We all know that annoying person who turns up on the day to shoot, not entered (it’s been me more than a few times), or the member of the field crew who’s a bit of a pain in the neck. But don’t let it get you down; to the visiting archers, you – and your team – should be the happiest person in sight. Because, no matter what the weather, how they’re shooting or if they’ve got a bit of a sore head from the local they found round the corner – they’ll come back if they know they’re welcome.
Read it, action it
You may already have checked this little list off in your head, you may not. You may go beyond, you may not. At the end of the day, it should come down to your approach to running a tournament, so ask yourself the question: ‘Do I want to produce an event that’s just the same as everyone else’s – or do I want to be in the cream of the competition crop?’
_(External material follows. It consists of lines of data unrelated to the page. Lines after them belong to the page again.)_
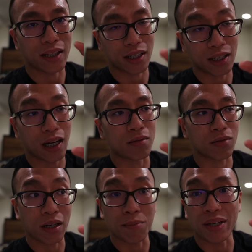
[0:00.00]
Like I
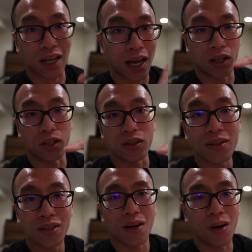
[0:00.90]
write a big L
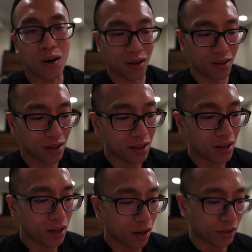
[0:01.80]
on
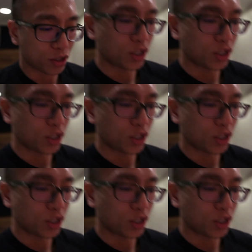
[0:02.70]
on the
Ask if you want to lead the way for archery in this country. Take a step back, look at what more you can do to run your event, and take the extra step because, while I’ve listed three simple things that can make the majority of tournaments better, there are three thousand things you can do to try and make your tournament the best. And hopefully, right now, you can think of one!
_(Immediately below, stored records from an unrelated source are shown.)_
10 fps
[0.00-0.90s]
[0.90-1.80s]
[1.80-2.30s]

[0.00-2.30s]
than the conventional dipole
The European Archery Festival
Chris is part of the three-man team, along with long-time tournament organiser Jon Nott and Sportworks Director Gary Hargraves, behind bringing Europe’s premier archery tournament and trade show – and penultimate stage of the open Indoor Archery World Cup – to the UK in 2014. The guys’ thinking: With the success of the Olympics at Lord’s, it would have been a disaster if none of the event legacy was to continue.
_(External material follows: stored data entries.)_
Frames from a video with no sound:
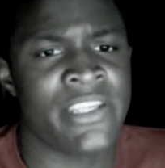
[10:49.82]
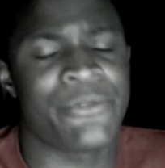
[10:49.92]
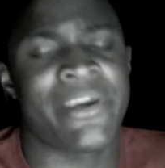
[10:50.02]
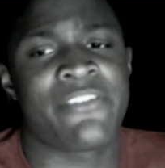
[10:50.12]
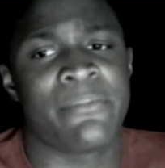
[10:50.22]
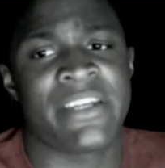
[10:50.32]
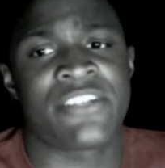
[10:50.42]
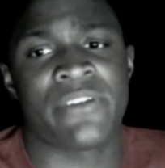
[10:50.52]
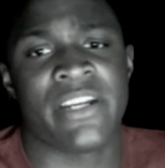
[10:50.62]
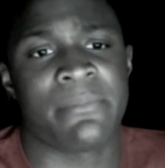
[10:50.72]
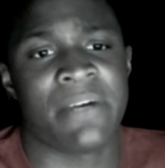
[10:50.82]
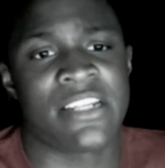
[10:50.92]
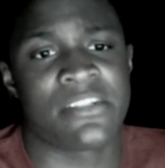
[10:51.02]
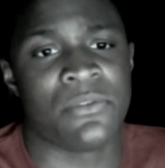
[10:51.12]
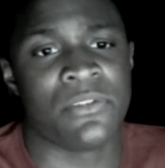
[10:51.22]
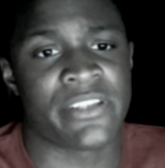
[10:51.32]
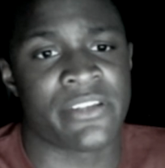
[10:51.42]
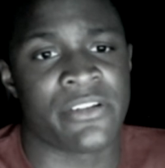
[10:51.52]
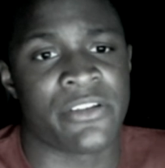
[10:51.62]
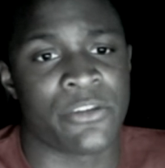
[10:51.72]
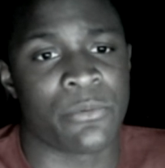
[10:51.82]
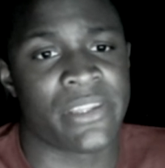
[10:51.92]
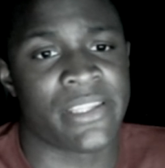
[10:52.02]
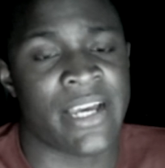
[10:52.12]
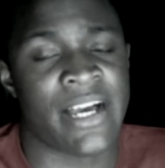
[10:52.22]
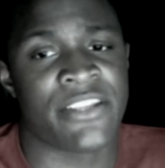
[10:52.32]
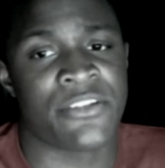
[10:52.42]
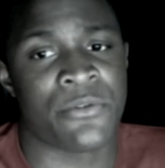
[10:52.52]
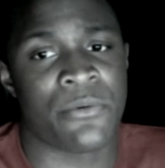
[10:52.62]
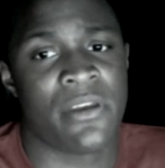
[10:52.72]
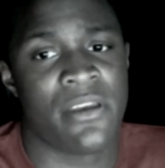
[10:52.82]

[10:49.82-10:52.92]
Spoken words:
and you have the best training possible, and you're with the guys who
It’s not a task they’re taking lightly. With a history of pride in trying to progress the sport, they’re making the event bigger and better than anything seen in the UK before – bringing in specialists from around the UK and Europe to run an event that should pave the way for top-level competition in the UK. It’s a big undertaking, and whether you attend as a competitor, a spectator, a volunteer or just someone a little bit interested, the team ask you to join them in making the event a huge success.
At a glance
The 2014 European Archery Festival will run from 24-26 January 2014, at Telford’s International Centre. It’s not a competition you should visit for just a day, and the idea is that – with the added trade show and attractions – as many people as possible make a weekend of it! All archers shoot qualification rounds over the Friday and Saturday, then the divisions are cut at the 32 mark. The top 32 head to the 25,000 Euro finals, which start on Saturday night and are completed in a broadcast stadium arena on the Sunday. Those who don’t make the finals, that’s 33 and below, still progress though, with a chance to win in the secondary tournament held before the finals on Sunday. Normally, from what we know at Nîmes, this second-chance shoot takes the form of a 12-arrow end, with highest scorers walking away with a lump of cash or some high-value prizes, and archers throughout the final leaderboard cashing in on gifts from the multitude of event sponsors.